■ INPUT MATERIAL

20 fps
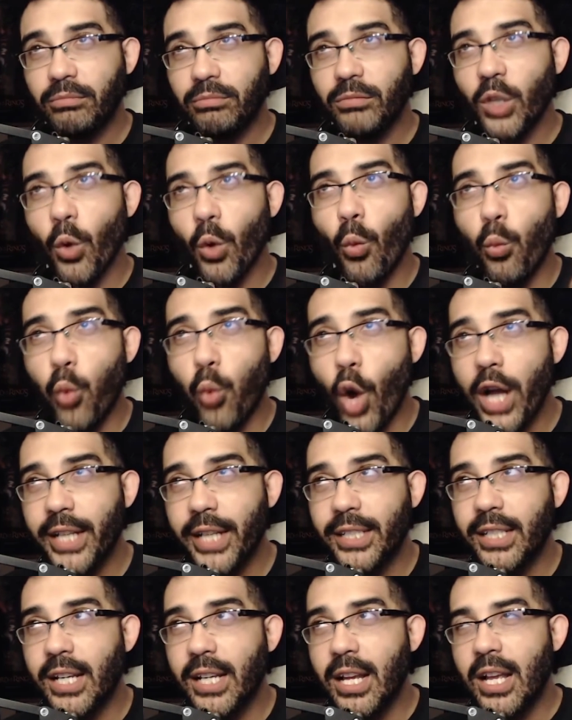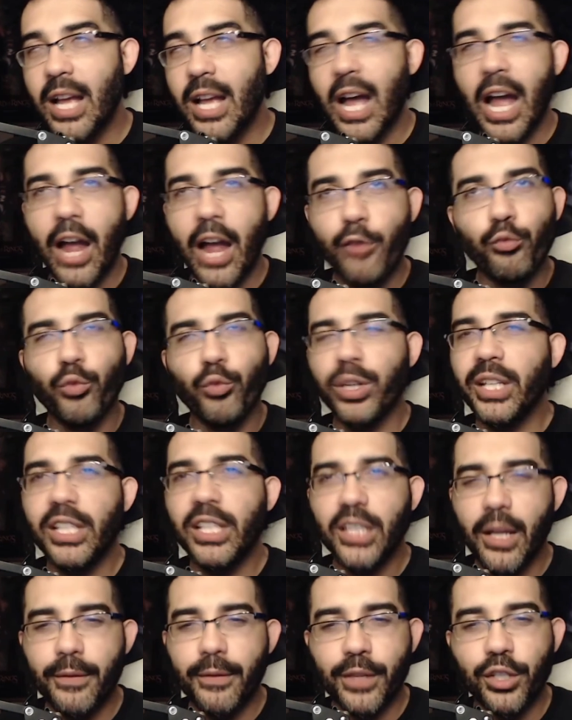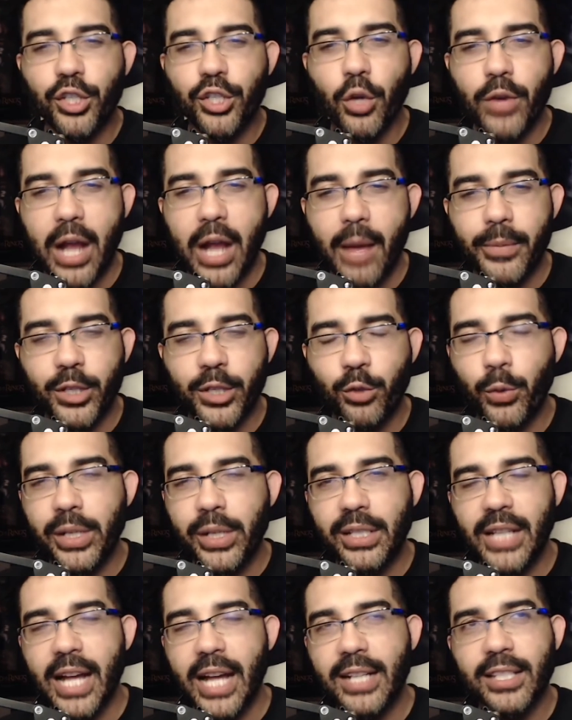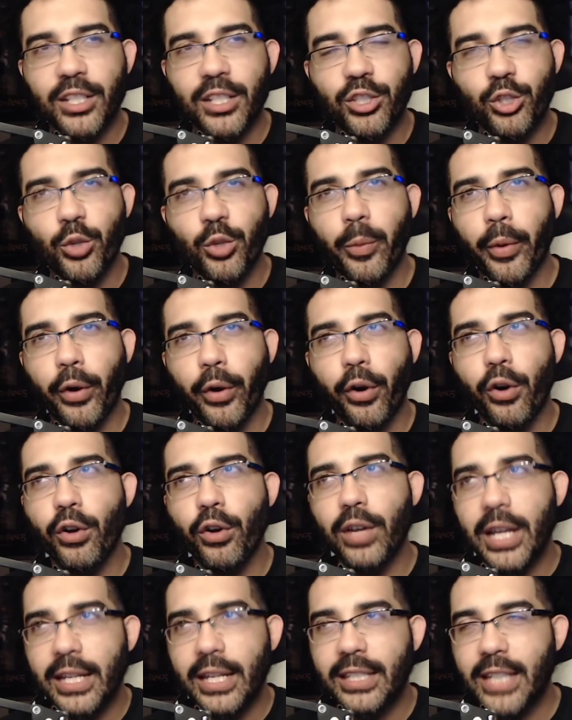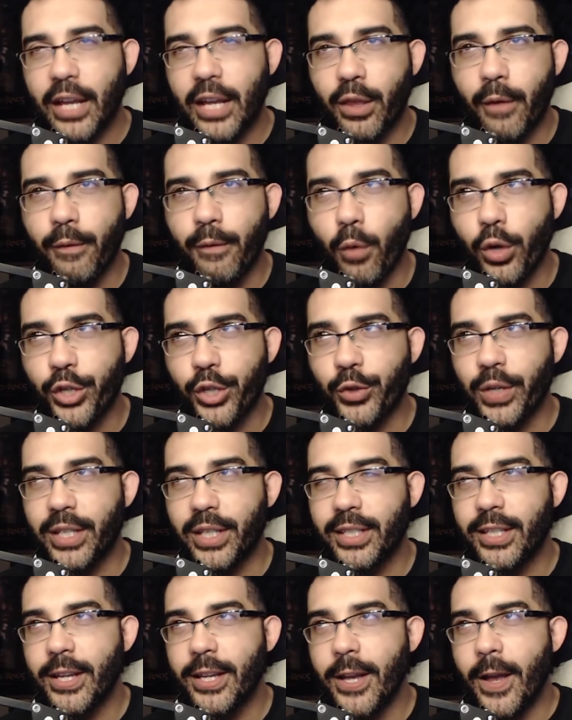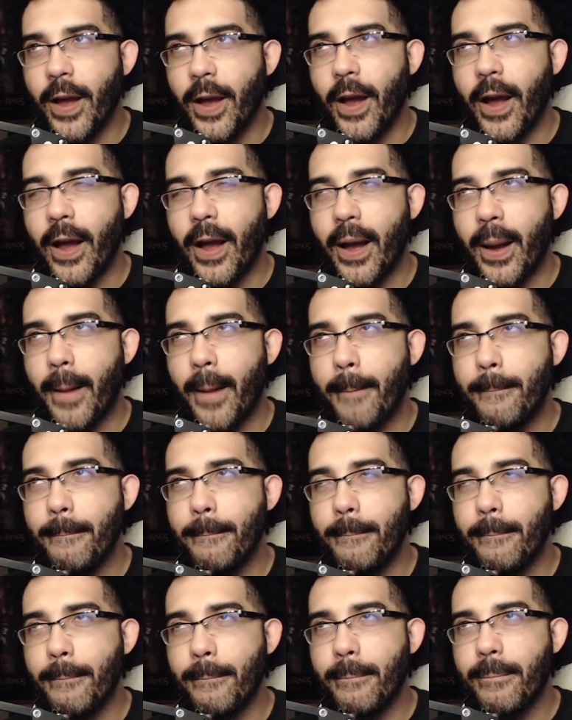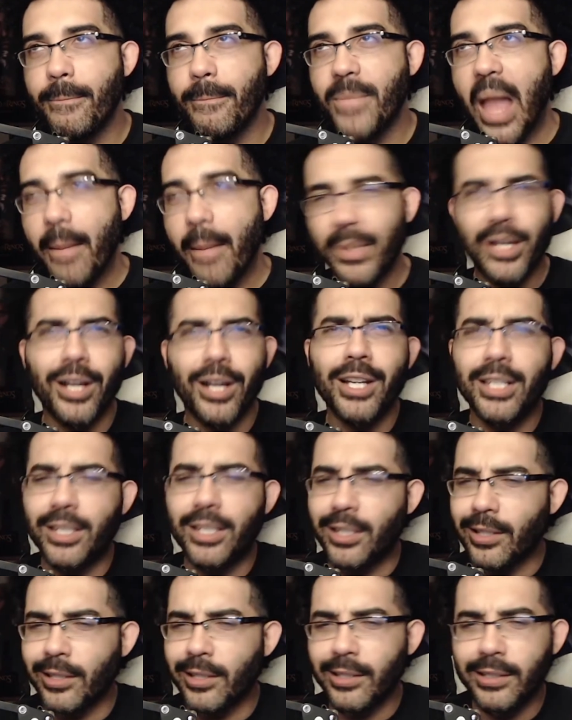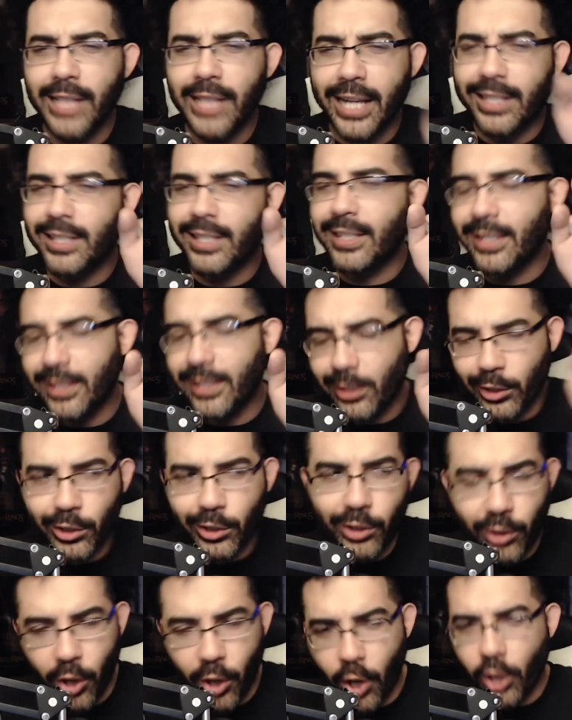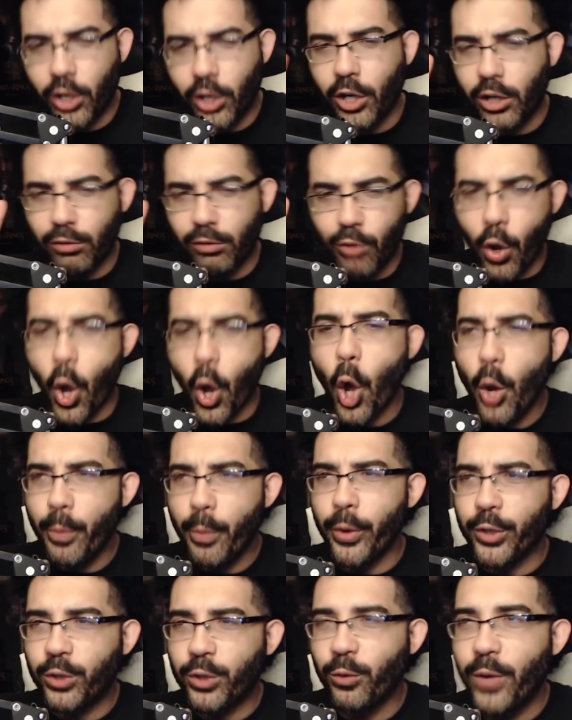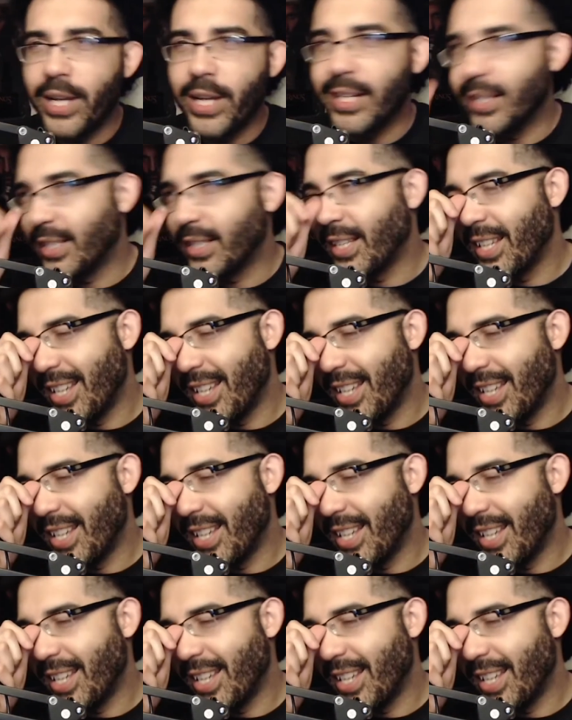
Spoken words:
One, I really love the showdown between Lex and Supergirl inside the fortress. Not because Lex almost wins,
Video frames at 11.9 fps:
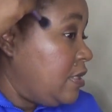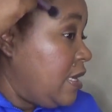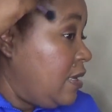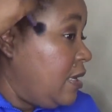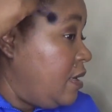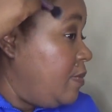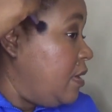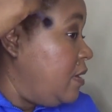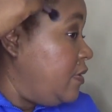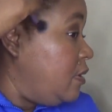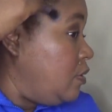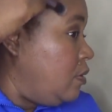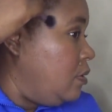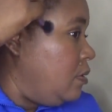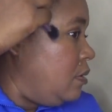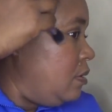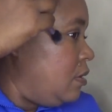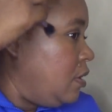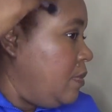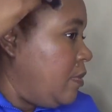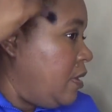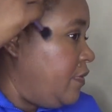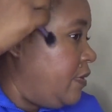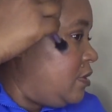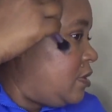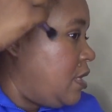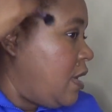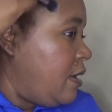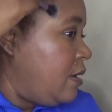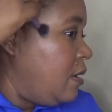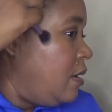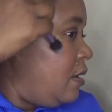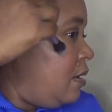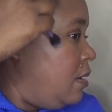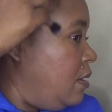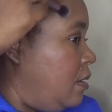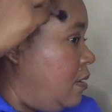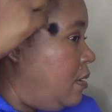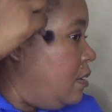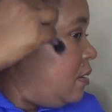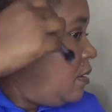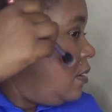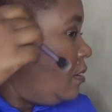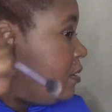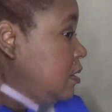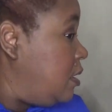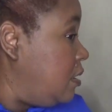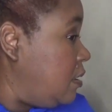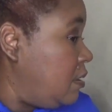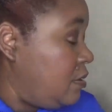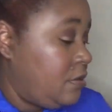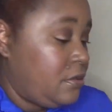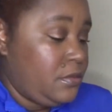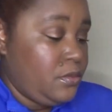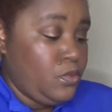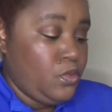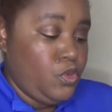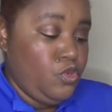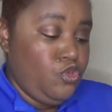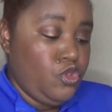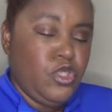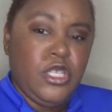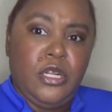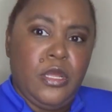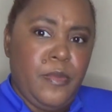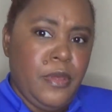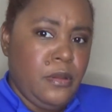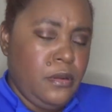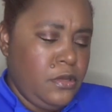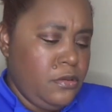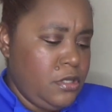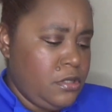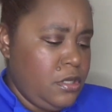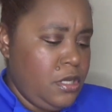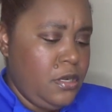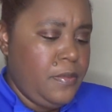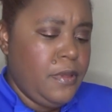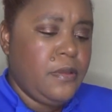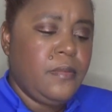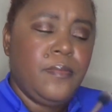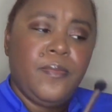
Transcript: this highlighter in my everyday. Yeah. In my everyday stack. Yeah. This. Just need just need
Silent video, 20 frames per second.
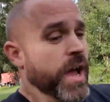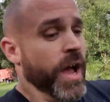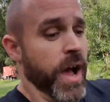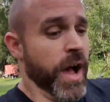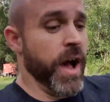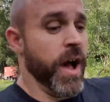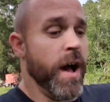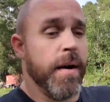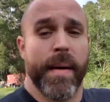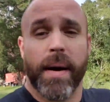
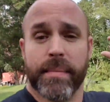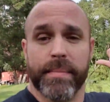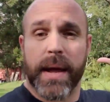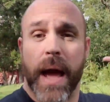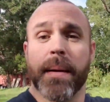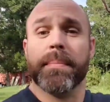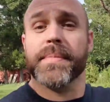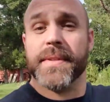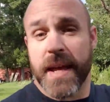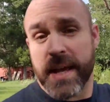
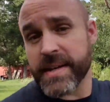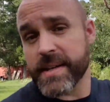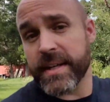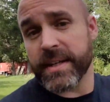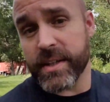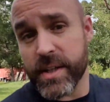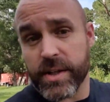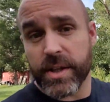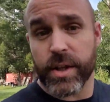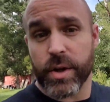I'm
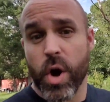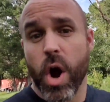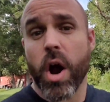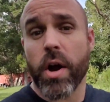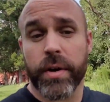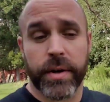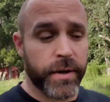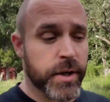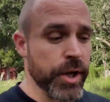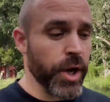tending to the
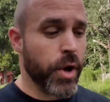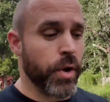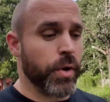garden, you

■ WHAT IS REQUIRED
Please ensure that the data above is repeated exactly, with no pictures in the copy.

■ ANSWER
20 fps
Spoken words:
One, I really love the showdown between Lex and Supergirl inside the fortress. Not because Lex almost wins,
Video frames at 11.9 fps:
Transcript: this highlighter in my everyday. Yeah. In my everyday stack. Yeah. This. Just need just need
Silent video, 20 frames per second.
I'm
tending to the
garden, you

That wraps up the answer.